3.2. Synthesis of Hept-6-en-1-yl Furan-2-carboxylate

Then, 0.05 mol of furfural was added to a flask, followed by the addition of an equimolar amount of 70% aqueous tert-butyl hydroperoxide solution and 5 mol% copper(I) chloride. Additionally, 20 mL of acetonitrile was added as the solvent. After the reaction mixture was stirred at room temperature for 5 h, 0.075 mol of 7-bromo-1-heptene (3), 0.01 mol of potassium carbonate, and 0.1 g of tetrabutylammonium bromide were added (Scheme 4). The progress of the reaction was monitored by thin-layer chromatography (TLC).

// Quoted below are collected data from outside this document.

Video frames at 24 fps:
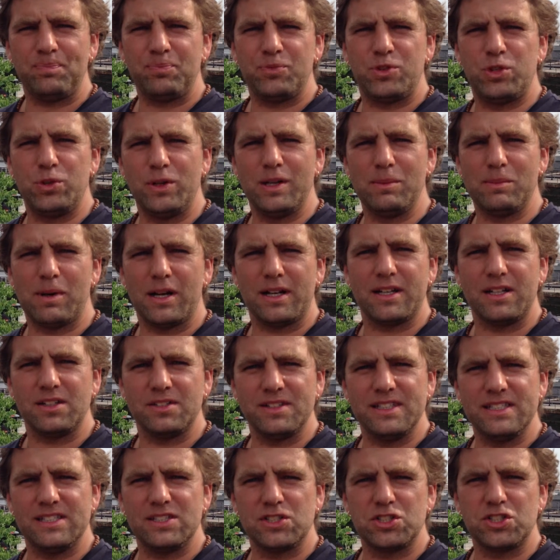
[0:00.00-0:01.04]
doing market
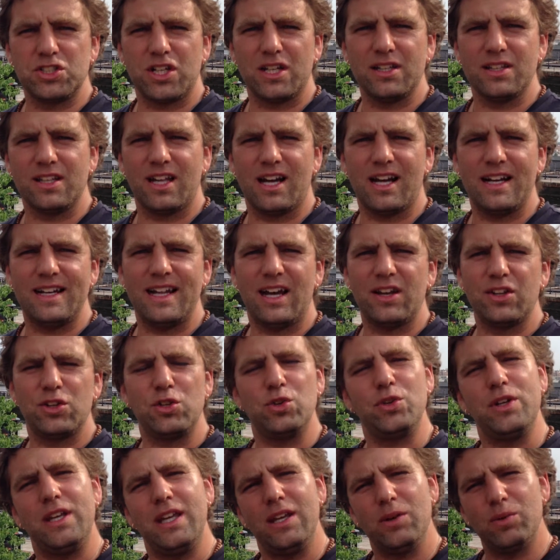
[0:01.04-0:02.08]
research online, how to
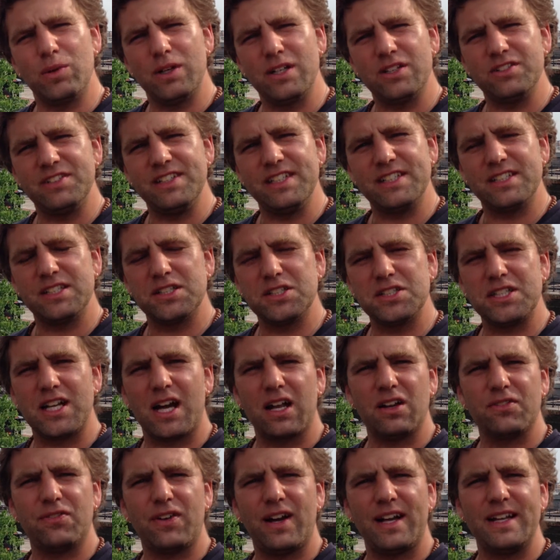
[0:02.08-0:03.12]
do keyword research,
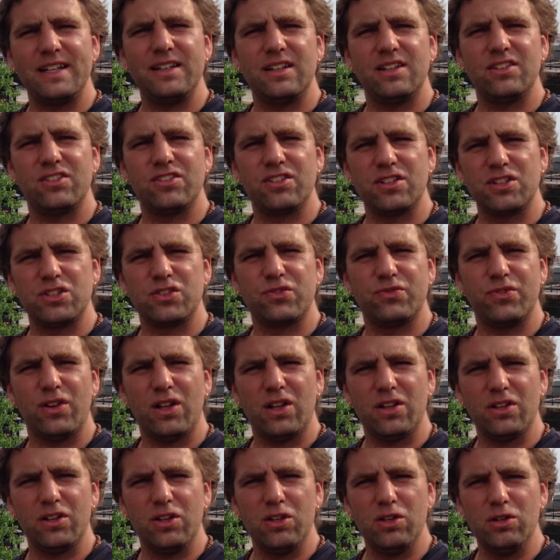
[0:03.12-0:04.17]
how to find search
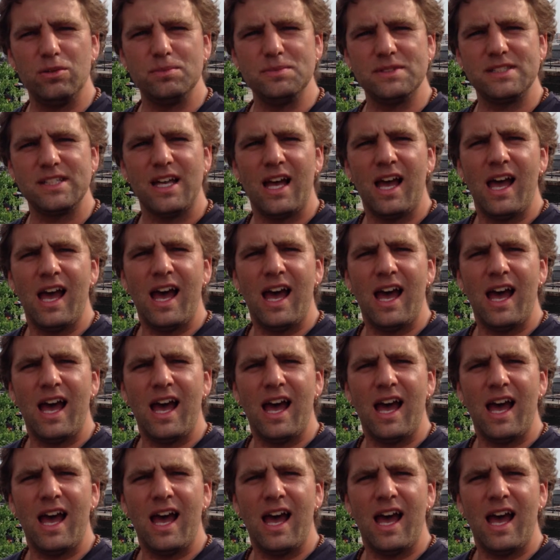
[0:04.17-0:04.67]
volumes,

After the reaction was complete, the acetonitrile was removed by rotary evaporation, and the residual reaction mixture was dissolved in ethyl acetate. Then, we washed the solution with water and alkali sequentially. Finally, the target compound, hept-6-en-1-yl furan-2-carboxylate (4), was obtained as a colorless liquid in a yield of 52.6% after purification by column chromatography (ethyl acetate: petroleum ether 1:50).

Hept-6-en-1-yl Furan-2-carboxylate: ¹H NMR (500 MHz, CDCl₃) δ 7.56 (d, J = 0.9 Hz, 1H), 7.16 (dd, J = 3.5, 0.7 Hz, 1H), 6.49 (dd, J = 3.5, 1.7 Hz, 1H), 5.79 (ddt, J = 16.9, 10.2, 6.7 Hz, 1H), 4.99 (dd, J = 17.1, 1.9 Hz, 1H), 4.94 (dd, J = 10.7, 1.4 Hz, 1H), 4.29 (t, J = 6.8 Hz, 2H), 2.06 (t, J = 6.7 Hz, 2H), 1.74 (q, J = 7.0 Hz, 2H), 1.43 (dt, i = 6.8, 2.7 Hz, 4H).¹³C NMR (126 MHz, CDCl₃) δ 158.82, 146.17, 144.84, 138.65, 117.69, 114.51, 111.76, 64.98, 33.57, 28.49 (d, J = 8.2 Hz), 25.35. HRMS (ESI): C₁₂H₁₆O₃[M + H]⁺ calcd for 209.117221, found 209.117118. (Figures S1–S3). IR v_max (cm⁻¹): 3141.75, 3076.32, 2932.37, 2858.83, 1726.86 (C=O), 1640.79, 1578.49, 1476.89, 1398.02, 1297.05, 1230.64, 1177.75, 1120.11, 1076.76, 1013.00, 955.63, 912.29, 885.44, 763.47, 615.65, 597.50 (Figure S5).

4. Conclusions

In conclusion, we designed a one-pot synthesis method for hept-6-en-1-yl furan-2-carboxylate, which is greener and more efficient. Using furfural as the starting material, it was catalytically converted to furoic acid. Without any intermediate treatment, 7-bromo-1-heptene was added to react and form hept-6-en-1-yl furan-2-carboxylate. This synthetic method opens up new possibilities for the development and utilization of furfural as a platform compound.